Google announced a significant upgrade for Gemini, its in-house artificial intelligence (AI) model, on Wednesday. The company announced that the image generation capability of the chatbot will now be handled by the Imagen 3 AI model for all users. Imagen 3 is the Mountain View-based tech giant’s latest and most capable image generation model. Apart from the Gemini app, the feature is also being extended to the API version of Gemini to let developers build apps and experiences based on this capability.
Gemini Users Get Access to Imagen 3 AI Model
In a post on X (formerly known as Twitter), the official handle of the Google Gemini App revealed that all users, including those on the free tier, will be able to generate images using Imagen 3. The post highlighted that the AI model offers a high degree of photorealism, better prompt adherence, and adds fewer unwanted elements to images.
Gadgets 360 staff members were able to verify that the Gemini app is indeed using Imagen 3 to generate images. To test its capabilities and compare it with Meta AI, we gave both chatbots the same prompt. The prompt was, “Draw an image of a golden retriever dog sitting on a train berth, looking out through the window at the Alps. The train has a wooden interior and the seats are green in colour. All other passengers on the train are also animals. One human conductor is checking for tickets.”

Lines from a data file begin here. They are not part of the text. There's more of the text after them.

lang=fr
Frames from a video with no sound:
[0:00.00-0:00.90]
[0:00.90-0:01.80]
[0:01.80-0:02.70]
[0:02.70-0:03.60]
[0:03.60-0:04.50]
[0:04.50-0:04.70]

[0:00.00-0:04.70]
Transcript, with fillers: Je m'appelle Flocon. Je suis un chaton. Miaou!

The generated images can be seen above. While both AI models failed to incorporate one or more elements instructed in the prompt, Gemini was able to incorporate more elements. Additionally, while Meta AI generates images in 1280 x 1280 resolution, Imagen 3 images are generated in 2048 x 2048 resolution.
Imagen 3 can generate images in a wide range of styles such as photorealistic, textured oil paintings, and claymation scenes. Users can also request images to appear as if it has been taken from a specific camera such as a Nikon DSLR, GoPro style, wide-angle lens, and more.
Google has said that the AI model comes with inbuilt safeguards to reduce the risk of deepfakes. Every generated image also comes watermarked with SynthID, a technology that adds an invisible AI label within the pixels of the image. It cannot be cropped out or removed and is present even in screenshots.